Als Hausgruppe haben wir bei Jörg Haut am 27.03.08 die TV-Sendung “Menschen bei Maischberger” mit dem Titel “Geht’s doch nicht ohne Gott? Comeback der Religion” aufmerksam verfolgt. Die Diskussion löste ein recht hohes Interesse bei uns aus. Sie regte uns als Gruppe an über den eigenen Glauben nachzudenken. Hier der erste Versuch einer Reaktion auf das Thema.

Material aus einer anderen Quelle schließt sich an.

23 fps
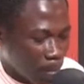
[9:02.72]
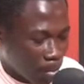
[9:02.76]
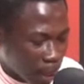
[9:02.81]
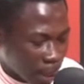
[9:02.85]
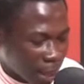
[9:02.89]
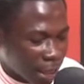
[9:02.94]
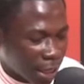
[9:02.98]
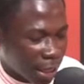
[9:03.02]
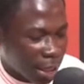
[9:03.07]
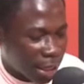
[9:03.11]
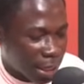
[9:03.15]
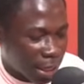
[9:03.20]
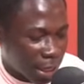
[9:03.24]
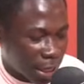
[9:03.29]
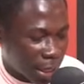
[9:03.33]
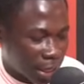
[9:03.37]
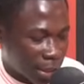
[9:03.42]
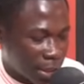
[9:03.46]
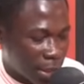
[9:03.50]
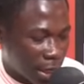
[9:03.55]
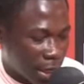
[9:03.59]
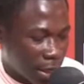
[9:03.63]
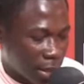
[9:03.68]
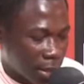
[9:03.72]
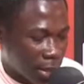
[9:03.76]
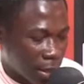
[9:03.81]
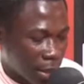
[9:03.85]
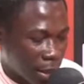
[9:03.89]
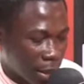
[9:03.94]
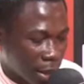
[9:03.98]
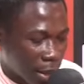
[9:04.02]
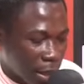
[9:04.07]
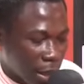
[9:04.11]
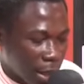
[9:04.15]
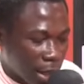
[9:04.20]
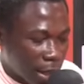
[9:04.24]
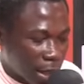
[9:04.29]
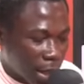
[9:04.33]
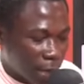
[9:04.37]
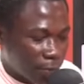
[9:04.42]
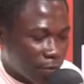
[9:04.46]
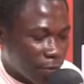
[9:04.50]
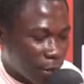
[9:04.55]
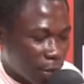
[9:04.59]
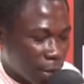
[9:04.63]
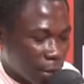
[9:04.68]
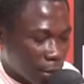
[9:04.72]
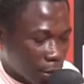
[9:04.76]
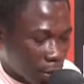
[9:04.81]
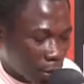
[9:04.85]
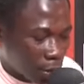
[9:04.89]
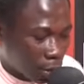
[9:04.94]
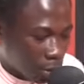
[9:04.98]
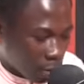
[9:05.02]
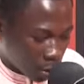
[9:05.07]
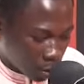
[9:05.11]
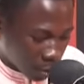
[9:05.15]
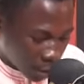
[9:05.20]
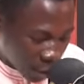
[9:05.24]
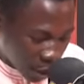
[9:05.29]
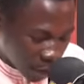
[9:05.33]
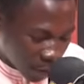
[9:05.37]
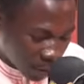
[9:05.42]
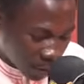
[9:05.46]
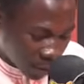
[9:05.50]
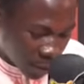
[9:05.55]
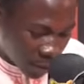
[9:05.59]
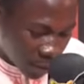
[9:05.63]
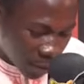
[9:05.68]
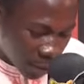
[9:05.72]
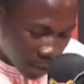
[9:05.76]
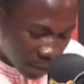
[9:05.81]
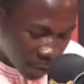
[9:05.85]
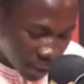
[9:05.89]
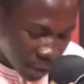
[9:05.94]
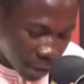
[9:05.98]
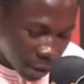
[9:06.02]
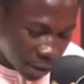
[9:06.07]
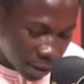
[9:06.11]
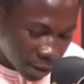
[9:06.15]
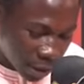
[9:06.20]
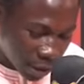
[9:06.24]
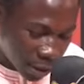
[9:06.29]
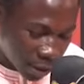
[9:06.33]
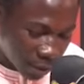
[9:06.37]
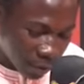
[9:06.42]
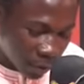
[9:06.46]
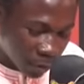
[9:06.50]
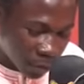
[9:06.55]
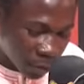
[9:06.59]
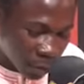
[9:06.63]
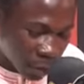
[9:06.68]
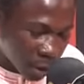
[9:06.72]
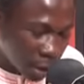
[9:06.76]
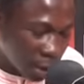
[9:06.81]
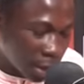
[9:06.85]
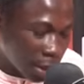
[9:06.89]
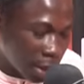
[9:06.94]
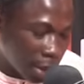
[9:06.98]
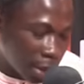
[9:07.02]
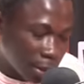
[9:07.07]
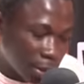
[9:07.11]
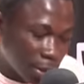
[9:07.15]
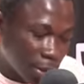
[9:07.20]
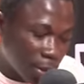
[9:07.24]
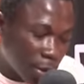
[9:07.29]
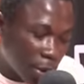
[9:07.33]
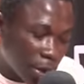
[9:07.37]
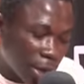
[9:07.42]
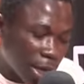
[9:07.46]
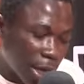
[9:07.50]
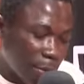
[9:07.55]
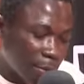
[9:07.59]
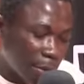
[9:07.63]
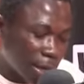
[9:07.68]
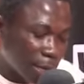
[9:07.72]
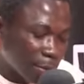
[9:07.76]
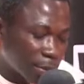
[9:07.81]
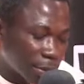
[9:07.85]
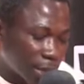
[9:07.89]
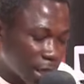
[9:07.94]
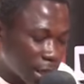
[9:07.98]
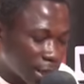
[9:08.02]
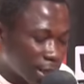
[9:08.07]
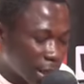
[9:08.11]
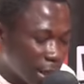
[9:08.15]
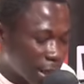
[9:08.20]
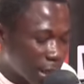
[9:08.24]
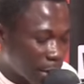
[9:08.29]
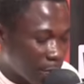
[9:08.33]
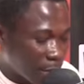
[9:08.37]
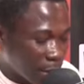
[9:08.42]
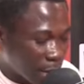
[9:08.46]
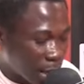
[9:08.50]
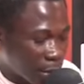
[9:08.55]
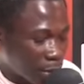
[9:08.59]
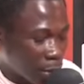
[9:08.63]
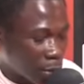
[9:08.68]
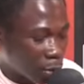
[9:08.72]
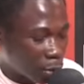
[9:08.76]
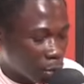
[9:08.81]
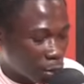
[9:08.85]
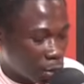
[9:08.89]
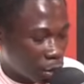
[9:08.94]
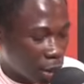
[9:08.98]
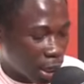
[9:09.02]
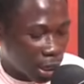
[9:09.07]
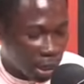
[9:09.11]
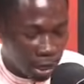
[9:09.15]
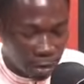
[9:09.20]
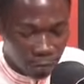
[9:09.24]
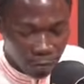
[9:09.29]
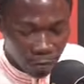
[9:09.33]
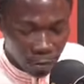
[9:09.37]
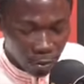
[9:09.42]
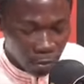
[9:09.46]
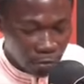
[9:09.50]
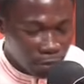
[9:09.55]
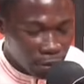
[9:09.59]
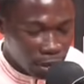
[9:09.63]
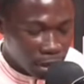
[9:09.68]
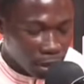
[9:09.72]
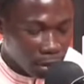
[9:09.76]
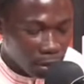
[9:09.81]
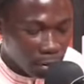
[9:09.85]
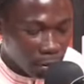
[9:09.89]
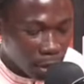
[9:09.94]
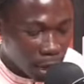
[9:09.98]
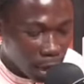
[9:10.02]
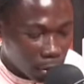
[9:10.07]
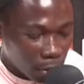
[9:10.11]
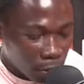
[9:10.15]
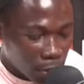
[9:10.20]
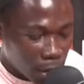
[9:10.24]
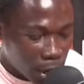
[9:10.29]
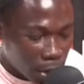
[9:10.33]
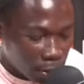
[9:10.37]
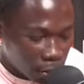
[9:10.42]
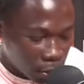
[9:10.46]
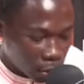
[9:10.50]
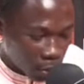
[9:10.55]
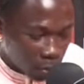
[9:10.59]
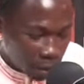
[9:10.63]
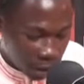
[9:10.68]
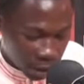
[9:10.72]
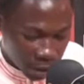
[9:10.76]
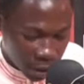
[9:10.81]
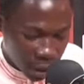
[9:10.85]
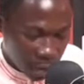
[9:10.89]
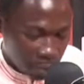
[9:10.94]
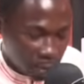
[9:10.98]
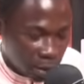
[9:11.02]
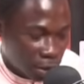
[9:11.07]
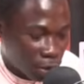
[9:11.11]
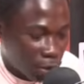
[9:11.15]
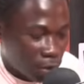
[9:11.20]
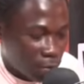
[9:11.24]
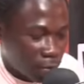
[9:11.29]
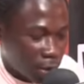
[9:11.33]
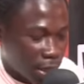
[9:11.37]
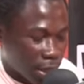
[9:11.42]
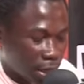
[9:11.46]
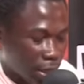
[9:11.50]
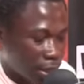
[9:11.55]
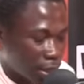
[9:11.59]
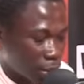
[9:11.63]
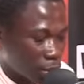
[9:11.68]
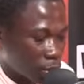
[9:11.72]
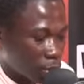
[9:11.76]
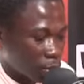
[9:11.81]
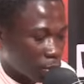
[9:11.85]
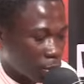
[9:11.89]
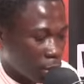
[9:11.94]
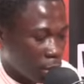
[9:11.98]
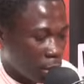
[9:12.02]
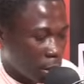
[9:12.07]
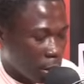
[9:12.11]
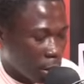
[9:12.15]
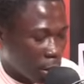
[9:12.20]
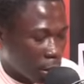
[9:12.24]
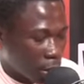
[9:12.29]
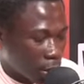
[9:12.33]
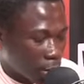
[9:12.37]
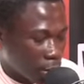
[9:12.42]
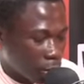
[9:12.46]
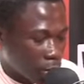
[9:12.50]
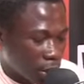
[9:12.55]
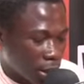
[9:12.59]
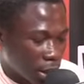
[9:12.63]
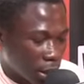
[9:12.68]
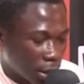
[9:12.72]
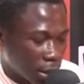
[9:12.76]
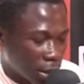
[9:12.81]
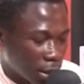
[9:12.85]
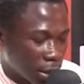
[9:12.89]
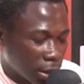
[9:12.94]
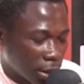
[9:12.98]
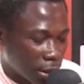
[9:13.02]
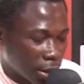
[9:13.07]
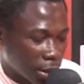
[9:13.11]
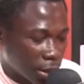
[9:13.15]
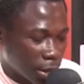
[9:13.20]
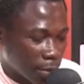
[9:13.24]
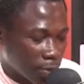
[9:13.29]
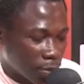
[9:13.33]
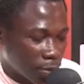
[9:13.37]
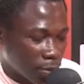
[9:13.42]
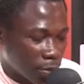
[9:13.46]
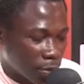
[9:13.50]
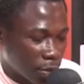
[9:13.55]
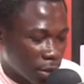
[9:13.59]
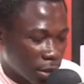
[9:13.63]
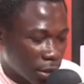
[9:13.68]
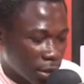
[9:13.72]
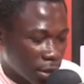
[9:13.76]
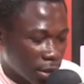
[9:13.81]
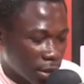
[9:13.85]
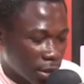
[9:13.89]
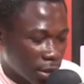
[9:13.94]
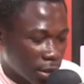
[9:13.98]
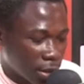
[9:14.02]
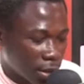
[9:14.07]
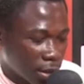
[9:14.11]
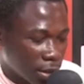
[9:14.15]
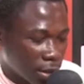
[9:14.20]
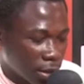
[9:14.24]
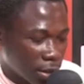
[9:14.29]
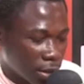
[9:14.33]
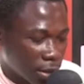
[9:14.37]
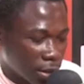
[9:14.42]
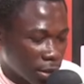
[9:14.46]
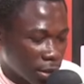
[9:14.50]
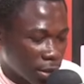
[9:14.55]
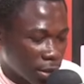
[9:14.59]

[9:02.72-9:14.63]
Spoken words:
and then ne kasa na afi okay me say me sasin nti okay me sasa na me no so ye na fi ofi akunya so no betra me chon bed ne so no ye din na me sim ye din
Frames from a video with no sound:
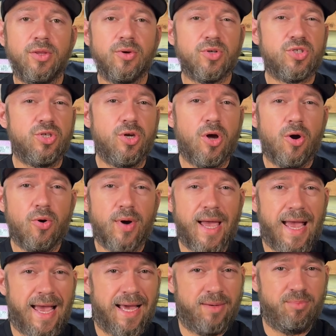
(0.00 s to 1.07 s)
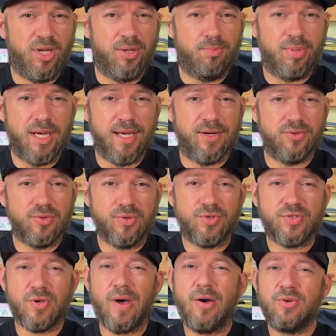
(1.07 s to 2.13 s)
There's no admin panel,
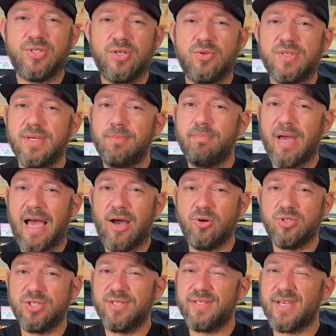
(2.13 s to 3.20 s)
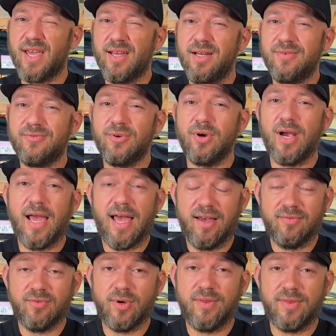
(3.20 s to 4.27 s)
so I was using pouches kind of for
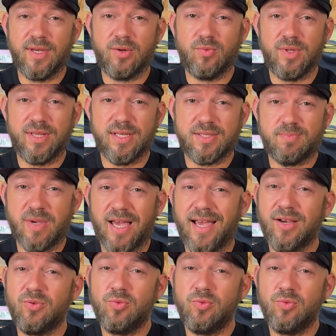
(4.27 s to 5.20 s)
everything with this bag,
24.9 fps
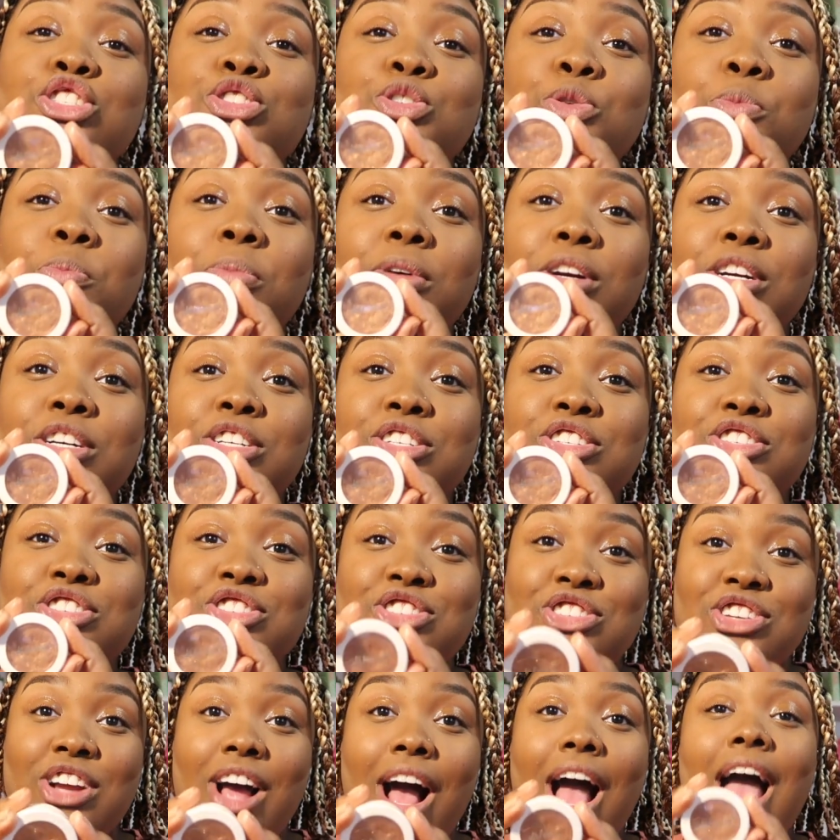
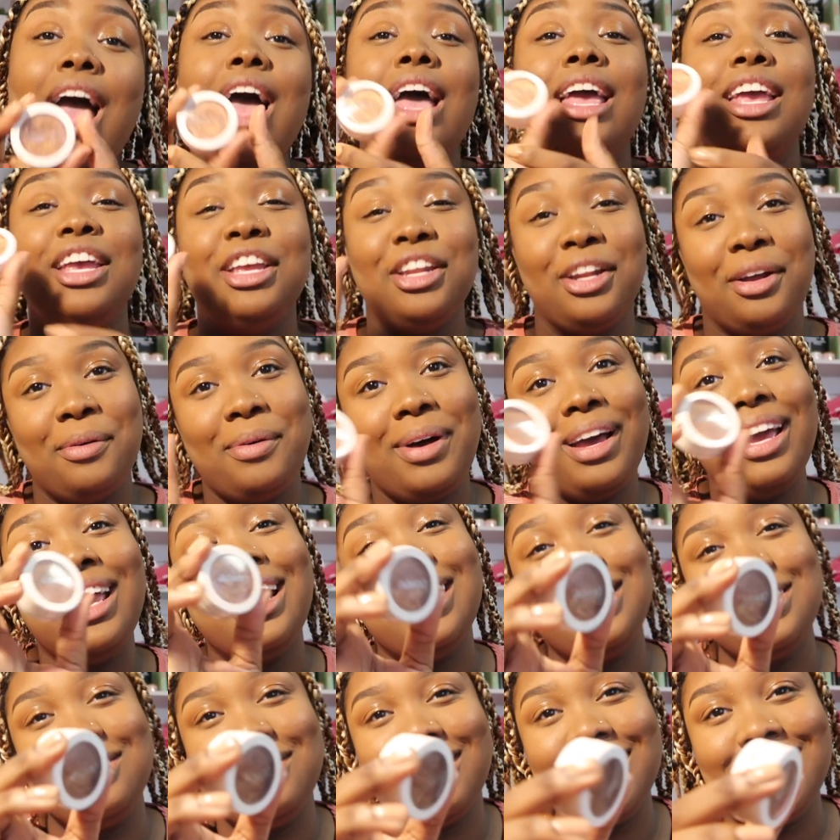You know what?
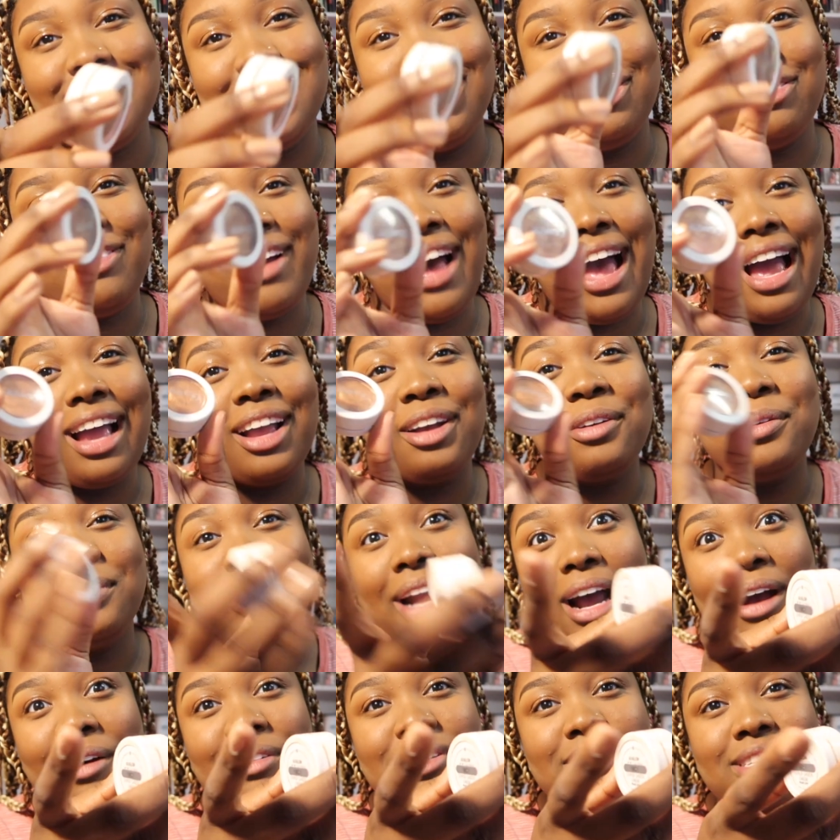Interesting fact. When
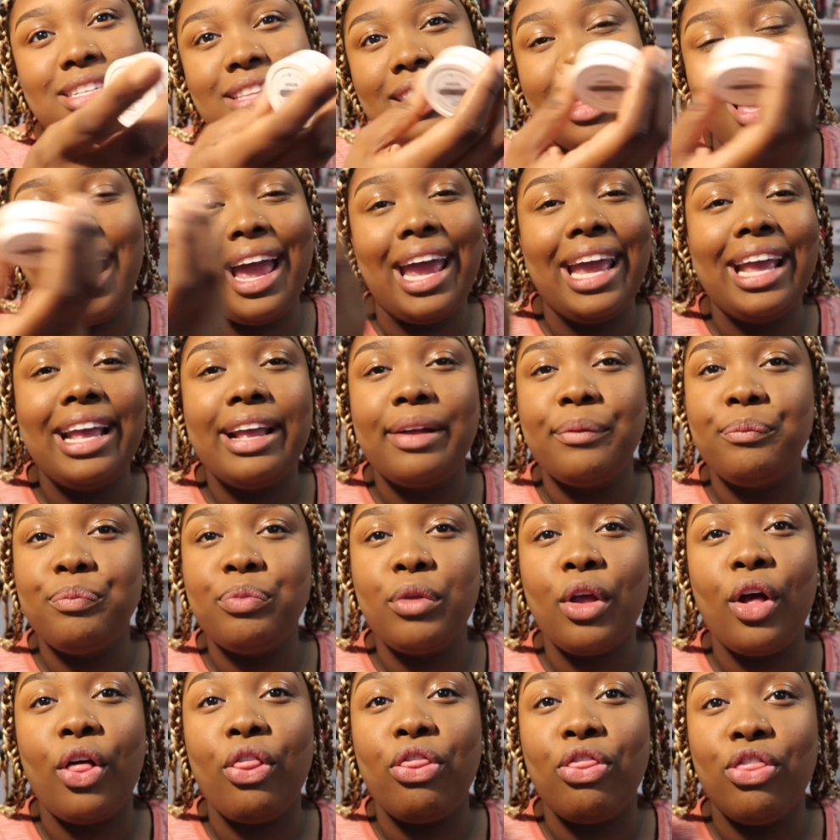I was in
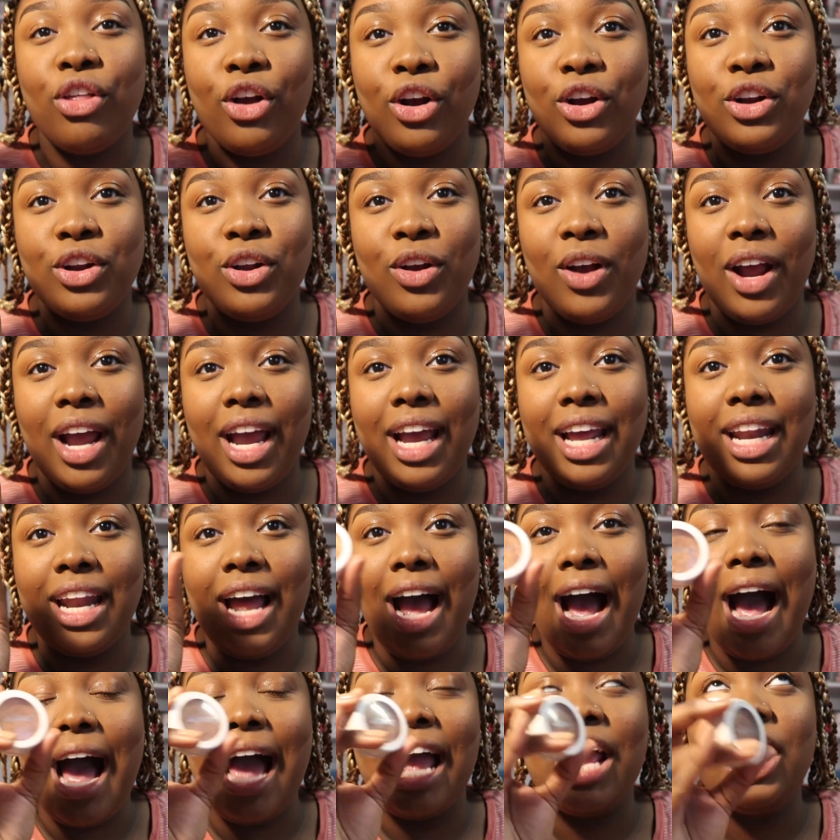3rd grade,
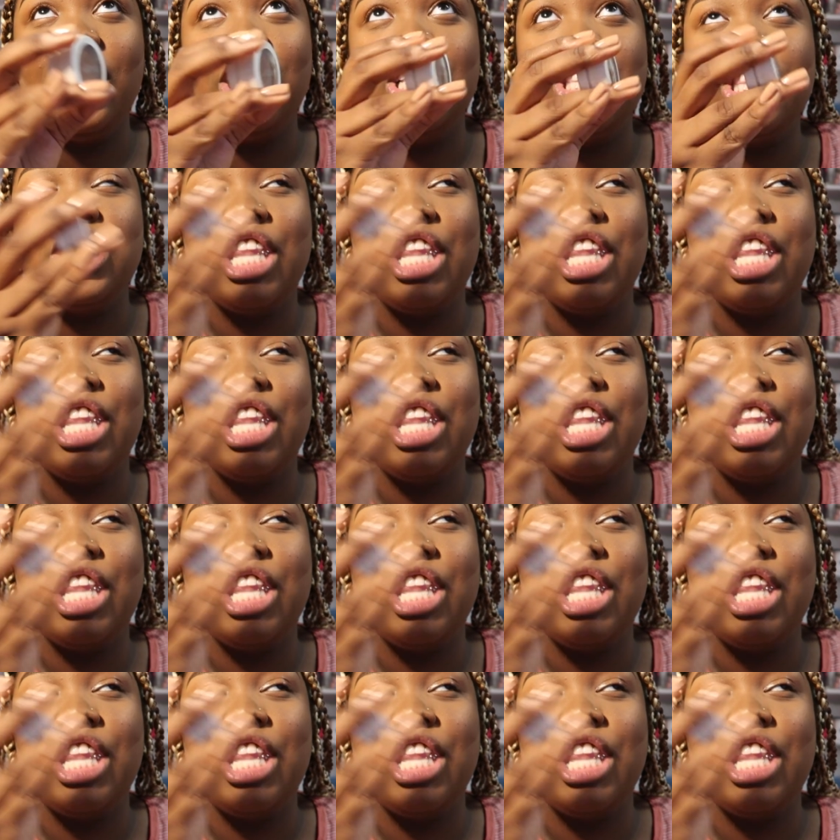I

Vielleicht können andere ebenfalls Gewinn daraus ziehen, auch wenn man die Sendung nicht kennt. Viel Vergnügen beim Nachdenken und der eigenen Auseinandersetzung mit deinem Glauben! Tobi

atheismus-und-glaube-marz-2008.pdf


Kommentare

  1. Zitat
    Dogmartin schrieb 5. April 2008, 14:39:

    Genau genommen habe ich schon in der Vergangenheit Anstösse zum Glauben durch den Atheismus bekommen. Es war in der 13 Klasse. Religionsunterricht bei Herrn Bornschein. Thema: Religionskritik. Wir haben da viel mit einem tollen Buch gearbeitet von Horst Georg Pöhlmann: Der Atheismus oder der Streit von Gott. In ihm werden die 7 wesentlichen verschiedenen Positionen behandelt. Dabei gibt es immer einen Einstieg, dann Informationen über die wesentlichen Gründe, danach Diskussionsfragen (und Antworten Pöhlmanns) und abschließend eine Konkretion.
    Da habe ich zum Beispiel die heilsame Erkenntnis aus der Position Ludwig Feuerbachs gezogen, dass ich tatsächlich Eigenschaften in Gott hineinprojeziere.
    Und die ebenfalls heilsame Erkenntnis gewonnen, dass Gott nur weil er nicht so ist wie ich ihn haben möchte, er dennoch existiert.
    Greekings
    Martin

  2. Zitat
    Dogmartin schrieb 7. April 2008, 23:48:

    Passenderweise habe ich heute in der Eröffnungsvorlesung des neuen Semesters
    eine sehr gute Vorlesung zum Thema des neuen Atheimus gehört.

  3. Zitat
    Tobias Ennulat schrieb 8. April 2008, 16:15:

    Das passt ja! Ich finde es sehr schön, wenn man nicht nach dem Motto glaubt “Augen zu und durch”, sondern seine Gehirnwindungen aktivieren lässt und den Glauben auch denkerisch reflektiert. Sonst wird alles schnell in den rein subjektiven Erfahrungsbereich hineingesogen.